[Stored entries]
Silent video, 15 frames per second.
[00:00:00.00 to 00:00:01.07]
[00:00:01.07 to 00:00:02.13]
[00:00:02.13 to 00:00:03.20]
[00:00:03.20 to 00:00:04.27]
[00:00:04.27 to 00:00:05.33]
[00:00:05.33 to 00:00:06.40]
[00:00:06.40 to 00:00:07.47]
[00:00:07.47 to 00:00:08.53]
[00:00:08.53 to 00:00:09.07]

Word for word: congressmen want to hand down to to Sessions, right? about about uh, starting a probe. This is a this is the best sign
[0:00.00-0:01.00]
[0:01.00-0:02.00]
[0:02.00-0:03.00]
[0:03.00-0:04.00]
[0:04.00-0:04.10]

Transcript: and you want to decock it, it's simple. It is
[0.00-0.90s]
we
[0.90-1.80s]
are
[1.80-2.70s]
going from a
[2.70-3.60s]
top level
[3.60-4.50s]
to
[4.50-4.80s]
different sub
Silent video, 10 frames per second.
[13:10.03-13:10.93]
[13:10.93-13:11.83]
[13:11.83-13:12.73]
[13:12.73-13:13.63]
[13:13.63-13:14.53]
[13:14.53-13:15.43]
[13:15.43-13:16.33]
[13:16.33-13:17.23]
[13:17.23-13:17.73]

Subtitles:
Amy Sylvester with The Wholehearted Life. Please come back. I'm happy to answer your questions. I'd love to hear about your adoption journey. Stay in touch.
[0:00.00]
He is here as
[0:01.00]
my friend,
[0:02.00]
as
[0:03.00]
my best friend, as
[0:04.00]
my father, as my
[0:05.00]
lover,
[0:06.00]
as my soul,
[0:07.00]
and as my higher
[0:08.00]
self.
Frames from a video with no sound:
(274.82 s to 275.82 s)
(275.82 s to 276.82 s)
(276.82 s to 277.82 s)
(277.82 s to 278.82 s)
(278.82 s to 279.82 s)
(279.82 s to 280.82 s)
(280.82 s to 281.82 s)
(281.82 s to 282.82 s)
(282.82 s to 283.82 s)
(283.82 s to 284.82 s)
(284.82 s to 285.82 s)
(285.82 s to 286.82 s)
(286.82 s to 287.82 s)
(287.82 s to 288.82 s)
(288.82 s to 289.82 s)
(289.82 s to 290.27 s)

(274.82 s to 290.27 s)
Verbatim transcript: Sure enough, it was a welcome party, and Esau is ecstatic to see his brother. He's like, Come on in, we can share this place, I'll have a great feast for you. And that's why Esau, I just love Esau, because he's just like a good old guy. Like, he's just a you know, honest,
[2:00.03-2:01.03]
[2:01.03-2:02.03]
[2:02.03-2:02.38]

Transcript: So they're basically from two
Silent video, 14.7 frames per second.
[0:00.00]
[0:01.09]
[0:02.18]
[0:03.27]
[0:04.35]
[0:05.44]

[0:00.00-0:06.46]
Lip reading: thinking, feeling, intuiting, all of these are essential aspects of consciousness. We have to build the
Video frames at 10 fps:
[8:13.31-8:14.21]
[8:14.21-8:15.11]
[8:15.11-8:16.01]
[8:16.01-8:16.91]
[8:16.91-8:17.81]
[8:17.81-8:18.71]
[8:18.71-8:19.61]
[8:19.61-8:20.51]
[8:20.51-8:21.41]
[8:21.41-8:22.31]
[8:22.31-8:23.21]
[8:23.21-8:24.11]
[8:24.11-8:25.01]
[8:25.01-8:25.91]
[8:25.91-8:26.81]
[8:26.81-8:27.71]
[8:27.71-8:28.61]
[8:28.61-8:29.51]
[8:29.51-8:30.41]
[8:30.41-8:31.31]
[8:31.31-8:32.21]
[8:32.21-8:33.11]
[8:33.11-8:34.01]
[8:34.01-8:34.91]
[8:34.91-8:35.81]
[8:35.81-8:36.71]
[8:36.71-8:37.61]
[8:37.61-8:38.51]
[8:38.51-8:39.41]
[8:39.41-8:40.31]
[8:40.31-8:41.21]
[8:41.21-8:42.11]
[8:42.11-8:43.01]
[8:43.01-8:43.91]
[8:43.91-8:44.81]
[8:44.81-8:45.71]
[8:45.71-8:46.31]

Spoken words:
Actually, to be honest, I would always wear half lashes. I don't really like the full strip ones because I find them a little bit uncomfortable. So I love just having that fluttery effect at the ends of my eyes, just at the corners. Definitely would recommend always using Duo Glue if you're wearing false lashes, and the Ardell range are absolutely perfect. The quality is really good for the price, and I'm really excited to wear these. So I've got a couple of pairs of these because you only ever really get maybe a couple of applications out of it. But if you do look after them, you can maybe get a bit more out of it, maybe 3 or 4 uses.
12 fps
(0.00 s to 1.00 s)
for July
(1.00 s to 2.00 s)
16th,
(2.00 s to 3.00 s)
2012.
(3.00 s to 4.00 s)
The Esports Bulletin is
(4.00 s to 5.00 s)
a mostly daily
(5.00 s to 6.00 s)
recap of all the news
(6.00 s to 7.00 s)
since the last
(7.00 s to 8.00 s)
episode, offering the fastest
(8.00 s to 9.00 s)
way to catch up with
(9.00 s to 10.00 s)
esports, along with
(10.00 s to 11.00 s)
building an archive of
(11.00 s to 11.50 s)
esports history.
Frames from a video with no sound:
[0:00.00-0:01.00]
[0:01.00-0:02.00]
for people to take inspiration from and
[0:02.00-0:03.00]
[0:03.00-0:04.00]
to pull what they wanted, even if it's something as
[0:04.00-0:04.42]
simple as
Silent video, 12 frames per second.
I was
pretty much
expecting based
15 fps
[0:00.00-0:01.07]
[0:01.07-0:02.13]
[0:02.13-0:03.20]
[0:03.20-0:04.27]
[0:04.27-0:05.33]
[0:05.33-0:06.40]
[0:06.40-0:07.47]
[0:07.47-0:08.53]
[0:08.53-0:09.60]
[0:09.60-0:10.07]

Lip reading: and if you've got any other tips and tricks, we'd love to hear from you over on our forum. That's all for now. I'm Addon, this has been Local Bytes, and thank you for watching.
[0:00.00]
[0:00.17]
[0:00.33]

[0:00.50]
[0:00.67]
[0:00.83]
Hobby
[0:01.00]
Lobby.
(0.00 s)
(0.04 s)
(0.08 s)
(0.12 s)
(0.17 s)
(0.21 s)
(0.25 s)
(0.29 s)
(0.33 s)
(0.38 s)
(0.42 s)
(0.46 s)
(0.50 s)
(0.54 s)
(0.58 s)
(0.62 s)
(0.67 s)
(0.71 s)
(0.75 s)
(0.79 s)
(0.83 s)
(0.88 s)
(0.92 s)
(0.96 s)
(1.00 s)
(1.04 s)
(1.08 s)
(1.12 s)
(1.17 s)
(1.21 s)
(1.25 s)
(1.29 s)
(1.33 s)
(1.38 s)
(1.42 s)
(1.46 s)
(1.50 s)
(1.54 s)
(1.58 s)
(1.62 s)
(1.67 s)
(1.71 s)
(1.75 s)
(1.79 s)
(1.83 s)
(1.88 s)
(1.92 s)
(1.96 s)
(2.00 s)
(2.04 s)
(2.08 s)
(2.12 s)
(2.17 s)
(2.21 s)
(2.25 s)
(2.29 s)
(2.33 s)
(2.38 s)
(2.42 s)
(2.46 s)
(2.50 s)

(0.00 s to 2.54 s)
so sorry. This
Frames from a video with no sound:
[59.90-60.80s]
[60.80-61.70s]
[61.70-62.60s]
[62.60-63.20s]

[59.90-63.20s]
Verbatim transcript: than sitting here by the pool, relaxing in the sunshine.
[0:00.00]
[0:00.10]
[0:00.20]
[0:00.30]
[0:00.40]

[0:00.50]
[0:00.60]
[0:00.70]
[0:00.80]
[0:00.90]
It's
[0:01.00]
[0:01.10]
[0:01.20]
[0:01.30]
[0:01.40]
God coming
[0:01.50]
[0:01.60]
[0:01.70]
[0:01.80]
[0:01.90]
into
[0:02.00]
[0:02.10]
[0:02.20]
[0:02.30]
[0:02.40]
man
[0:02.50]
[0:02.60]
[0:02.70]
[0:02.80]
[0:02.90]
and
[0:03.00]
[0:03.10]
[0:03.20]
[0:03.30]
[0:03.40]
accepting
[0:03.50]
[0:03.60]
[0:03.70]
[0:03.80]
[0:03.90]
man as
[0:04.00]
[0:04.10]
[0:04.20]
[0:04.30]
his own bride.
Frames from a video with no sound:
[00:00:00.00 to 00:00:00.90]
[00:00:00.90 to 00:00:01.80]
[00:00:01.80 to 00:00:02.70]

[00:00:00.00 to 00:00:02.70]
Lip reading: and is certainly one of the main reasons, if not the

# Exercise prompt
An exact, complete copy of the lines above from the one with "[13:16.33-13:17.23]" through the one with "[2:01.03-2:02.03]" is the whole answer.

# Answer space
[13:16.33-13:17.23]
[13:17.23-13:17.73]

Subtitles:
Amy Sylvester with The Wholehearted Life. Please come back. I'm happy to answer your questions. I'd love to hear about your adoption journey. Stay in touch.
[0:00.00]
He is here as
[0:01.00]
my friend,
[0:02.00]
as
[0:03.00]
my best friend, as
[0:04.00]
my father, as my
[0:05.00]
lover,
[0:06.00]
as my soul,
[0:07.00]
and as my higher
[0:08.00]
self.
Frames from a video with no sound:
(274.82 s to 275.82 s)
(275.82 s to 276.82 s)
(276.82 s to 277.82 s)
(277.82 s to 278.82 s)
(278.82 s to 279.82 s)
(279.82 s to 280.82 s)
(280.82 s to 281.82 s)
(281.82 s to 282.82 s)
(282.82 s to 283.82 s)
(283.82 s to 284.82 s)
(284.82 s to 285.82 s)
(285.82 s to 286.82 s)
(286.82 s to 287.82 s)
(287.82 s to 288.82 s)
(288.82 s to 289.82 s)
(289.82 s to 290.27 s)

(274.82 s to 290.27 s)
Verbatim transcript: Sure enough, it was a welcome party, and Esau is ecstatic to see his brother. He's like, Come on in, we can share this place, I'll have a great feast for you. And that's why Esau, I just love Esau, because he's just like a good old guy. Like, he's just a you know, honest,
[2:00.03-2:01.03]
[2:01.03-2:02.03]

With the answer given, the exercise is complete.